PROCEDURE FOR TEMPORARILY RAISING PONTOON BOAT OFF TRAILER.
This is a proven method for lifting your boat off the trailer bunks for temporarily working on your pontoons. Cleaning, restoring and protecting your pontoons when your boat is still on the trailer is difficult. You can’t get to the bottom of the pontoons so they stay dirty and covered in marine growth plus the cleaners are likely to damage the carpeting and wood on the bunks and can damage the paint on the trailer. Following is a safe and easy way to lift your boat off the bunks by about 6 to 8 inches so you can protect your trailer with plastic and get to the bottom of the pontoons. If the boat were ever to slip off the blocks, it only has a few inches to fall back onto the trailer so there is no damage. Still, it’s important to work safely.
1. Hydraulic Bottle Jack of a capacity that meets or exceeds the weight of your boat.
2. 9 to 12 cinder blocks or wooden blocks 8" x 8" x 16"
3. 2” x 8” planks cut to 16” length pieces. You will need a minimum 3 pieces, but more may be required.
4. Wooden shims as required
CAUTION: This is a safe procedure when done correctly and with care. If
you do not feel confident in your abilities or equipment to handle heavy
weights, do not lift your boat in this way, get professional help
1. Place the boat and trailer on a firm, level surface [Diag.1].

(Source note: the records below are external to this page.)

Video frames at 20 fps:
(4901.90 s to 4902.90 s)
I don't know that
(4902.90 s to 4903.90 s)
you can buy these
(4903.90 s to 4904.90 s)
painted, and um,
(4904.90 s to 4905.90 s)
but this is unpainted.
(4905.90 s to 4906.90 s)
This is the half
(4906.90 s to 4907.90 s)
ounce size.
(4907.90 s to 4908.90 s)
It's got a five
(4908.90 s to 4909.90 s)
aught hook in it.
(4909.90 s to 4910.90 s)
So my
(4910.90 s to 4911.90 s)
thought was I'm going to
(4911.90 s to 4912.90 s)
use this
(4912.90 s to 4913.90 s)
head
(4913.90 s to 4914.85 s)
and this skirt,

2. Lower the tongue of the trailer to the ground to elevate the transom. [Diag.2]. You may need a friend to help keep the tongue down.

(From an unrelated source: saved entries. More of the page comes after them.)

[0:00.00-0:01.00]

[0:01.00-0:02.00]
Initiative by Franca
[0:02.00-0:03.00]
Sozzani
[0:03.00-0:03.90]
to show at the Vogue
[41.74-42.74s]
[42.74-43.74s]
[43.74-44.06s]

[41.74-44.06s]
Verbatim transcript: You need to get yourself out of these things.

3. Block the transom using cinder or wooden blocks [Diag.3]. Make sure that there is a 2”x8”x16" wooden plank between the pontoons and the blocks to prevent damage to the boat. If the blocks and wood do not fit between the ground and the boat, you may have to use additional pieces of 2”x8”x16" wooden plank to compensate for the difference.

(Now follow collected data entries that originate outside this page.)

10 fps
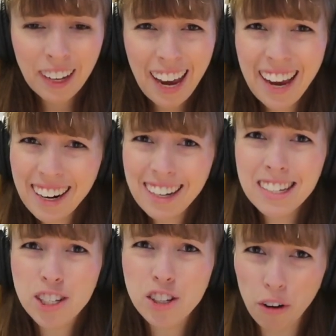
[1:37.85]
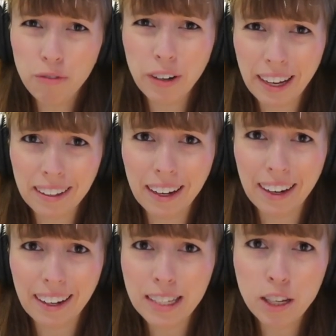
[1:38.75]
It is so
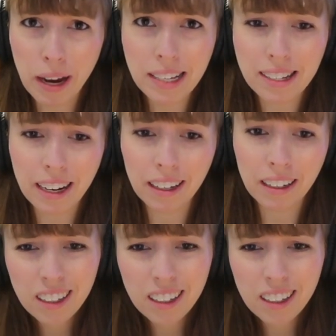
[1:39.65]
forgiving. It's amazing.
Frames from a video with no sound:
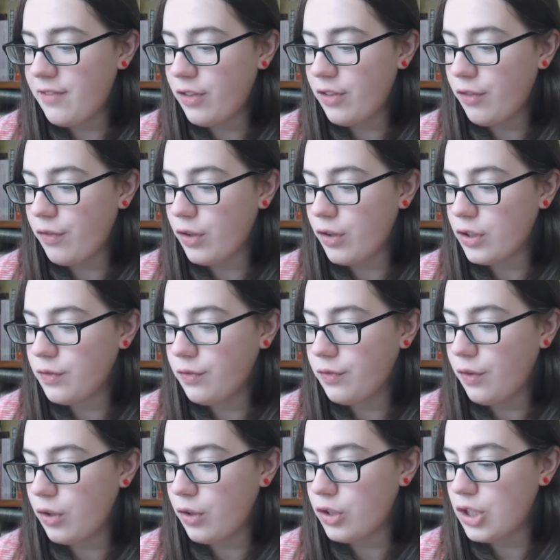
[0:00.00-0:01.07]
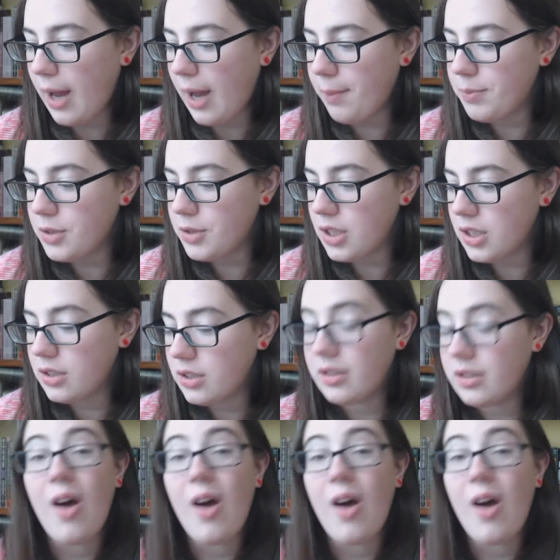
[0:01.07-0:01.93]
not even the first full chapter.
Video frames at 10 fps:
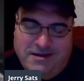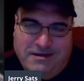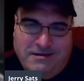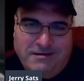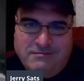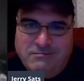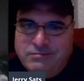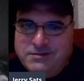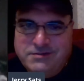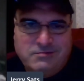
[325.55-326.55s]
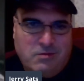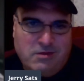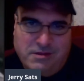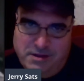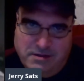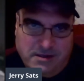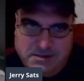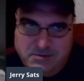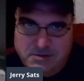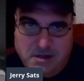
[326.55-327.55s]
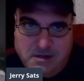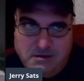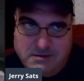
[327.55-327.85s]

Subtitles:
and just one thing led to another.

4. Place a hydraulic bottle jack under the tongue of the trailer and raise the front of the trailer [Diag.4]. When the jack extends as high as possible, you may have to place blocks and wooden plates under the front cross member to support the boat. Then lower the jack and use wooden plates under the jack to give you additional height. Continue jacking up the trailer. This procedure may have to be repeated several times to gain the necessary height.
5. Continue raising the front of the trailer until the boat is level or slightly bow high. Place blocks with a 2”x8”x16" wooden plank on top, under the front cross member to support the boat. [Diag.5]. Start lowering the jack until the weight of the boat is supported on the three columns of blocks and plates. Make sure that the boat is well supported on each column and is stable.
6. Lower the bottle jack. Extend the trailer jack to support the tongue and remove the bottle jack [Diag.6]. The boat should be well supported and stable on all three columns and the bunks of the trailer should be about 6 to 8 inches lower than the bottom of the boat. This will give you clearance to clean and polish the areas normally supported by the bunks.
7. Do not remove the trailer. It will act as a safety device to catch the boat in the event that it slips off the blocks or if one of the blocks breaks or the ground becomes infirm and the blocks sink.
8. Do not proceed to work on the boat until it is well supported and stable.
9. To reseat the boat on the trailer, reverse the above procedure.